Дама вошла в комнату и отбросила вуаль, которая закрывала ее лицо. Де Ламбаль приподнял брови и внимательно посмотрел на нее без тени удивления.
– Русский генерал. Кто вы, мадам, – эмиссар мира от царя?
– Нет, – резко ответила Александра; она с трудом сдерживалась. Ее нервы были на пределе от волнения и бессонницы; по приезде в Варшаву она скрывалась в гостинице в торговом квартале города, а выезжала лишь в наемном экипаже под густой вуалью, как будто была вдовой.
– Прошу прощения за вторжение, майор, но у меня к вам чрезвычайно срочное дело. Я должна поговорить с вами наедине.
Он встал и поклонился ей; она коротко кивнула с выражением нетерпения, которое не могла скрыть.
– Я не хочу садиться, спасибо, предпочитаю стоять.
Молодой офицер вышел, тихо прикрыв за собой дверь; Де Ламбаль был очень чувствителен к малейшему шуму; однажды он швырнул чернильницей в лейтенанта, который случайно хлопнул дверью.
– Чем могу быть вам полезен? – спросил он. Майор заметил, что дама еле сдерживает себя; у него самого был горячий импульсивный нрав, и он заметил те же признаки характера у гостьи. Она была красива, с необычными глазами.
– Моя сестра похищена, – сказала Александра.
– Вы обратились не туда, куда следует, мадам. Вам нужно поехать в полицию.
– Это политическое похищение, – возразила она. – Вы французский офицер, не так ли? Это ваше дело, майор; вы единственный человек, который может мне помочь.
Де Ламбаль взял листок бумаги и выбрал перо.

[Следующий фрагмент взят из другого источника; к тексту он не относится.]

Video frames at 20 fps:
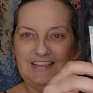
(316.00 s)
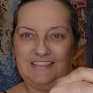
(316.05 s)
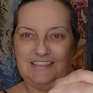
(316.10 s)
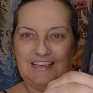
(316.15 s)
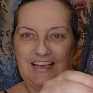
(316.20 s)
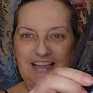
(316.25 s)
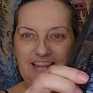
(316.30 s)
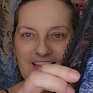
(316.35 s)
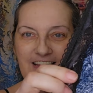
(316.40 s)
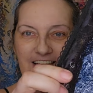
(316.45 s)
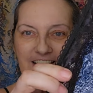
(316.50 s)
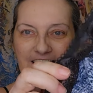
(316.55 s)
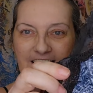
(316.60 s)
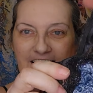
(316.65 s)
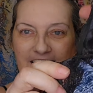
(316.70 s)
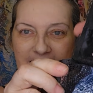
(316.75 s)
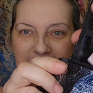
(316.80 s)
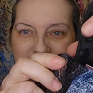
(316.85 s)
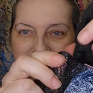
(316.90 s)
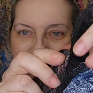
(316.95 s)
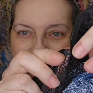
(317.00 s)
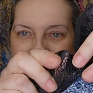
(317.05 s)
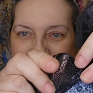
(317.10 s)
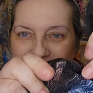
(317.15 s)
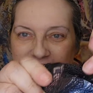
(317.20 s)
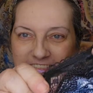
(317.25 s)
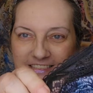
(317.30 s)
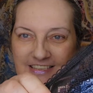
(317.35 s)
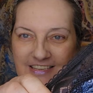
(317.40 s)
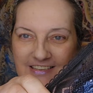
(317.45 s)
it's got the
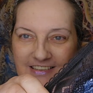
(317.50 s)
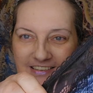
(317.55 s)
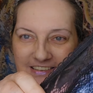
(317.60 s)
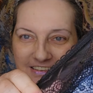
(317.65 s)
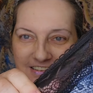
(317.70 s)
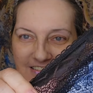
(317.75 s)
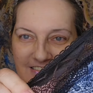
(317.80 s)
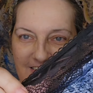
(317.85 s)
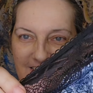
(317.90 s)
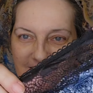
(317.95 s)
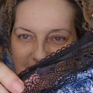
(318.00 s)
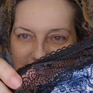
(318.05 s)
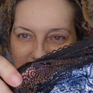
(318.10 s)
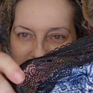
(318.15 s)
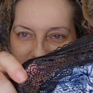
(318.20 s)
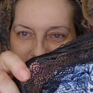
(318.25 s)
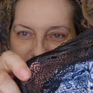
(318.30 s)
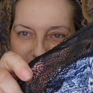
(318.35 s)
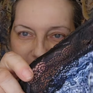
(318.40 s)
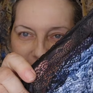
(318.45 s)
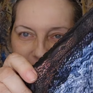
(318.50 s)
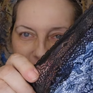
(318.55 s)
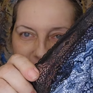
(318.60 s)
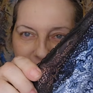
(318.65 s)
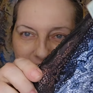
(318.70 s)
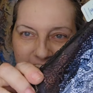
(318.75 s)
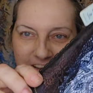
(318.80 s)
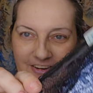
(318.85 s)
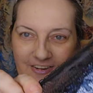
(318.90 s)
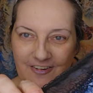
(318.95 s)
lace in the front
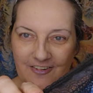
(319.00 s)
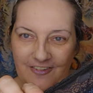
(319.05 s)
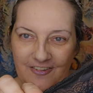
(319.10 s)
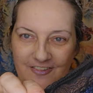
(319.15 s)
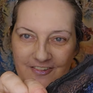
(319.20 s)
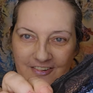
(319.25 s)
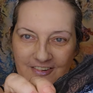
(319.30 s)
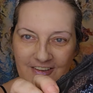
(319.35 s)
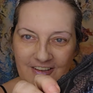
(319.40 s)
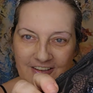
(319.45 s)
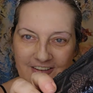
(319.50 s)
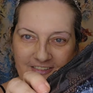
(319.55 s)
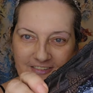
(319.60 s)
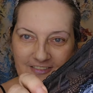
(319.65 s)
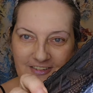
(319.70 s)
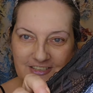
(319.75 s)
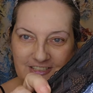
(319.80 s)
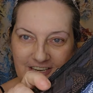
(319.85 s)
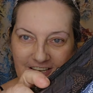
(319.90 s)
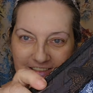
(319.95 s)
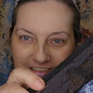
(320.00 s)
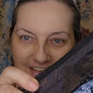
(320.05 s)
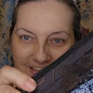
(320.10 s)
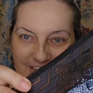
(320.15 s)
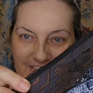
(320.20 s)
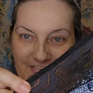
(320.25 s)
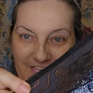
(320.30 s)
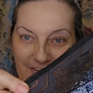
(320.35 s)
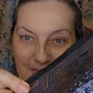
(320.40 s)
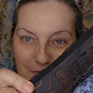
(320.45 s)
here, which I think
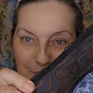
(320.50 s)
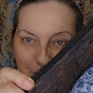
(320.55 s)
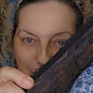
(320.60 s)
is very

– Как имя вашей сестры, кто похитил ее и почему это имеет отношение ко мне? Меня всегда интересовали похищения прекрасных дам, частным образом, конечно. Поскольку она ваша сестра, то она, полагаю, красива? – Он лениво улыбнулся ей, поглаживая щеку кончиком пера. Очень красива и полна огня. И высокомерна, как дьявол, врывается к нему и требует его помощи;
– Имя моей сестры Груновская, графиня Груновская. Она была похищена графом Теодором Груновским…
– Родственник? – спросил Де Ламбаль.
– Ее муж! – резко ответила Александра.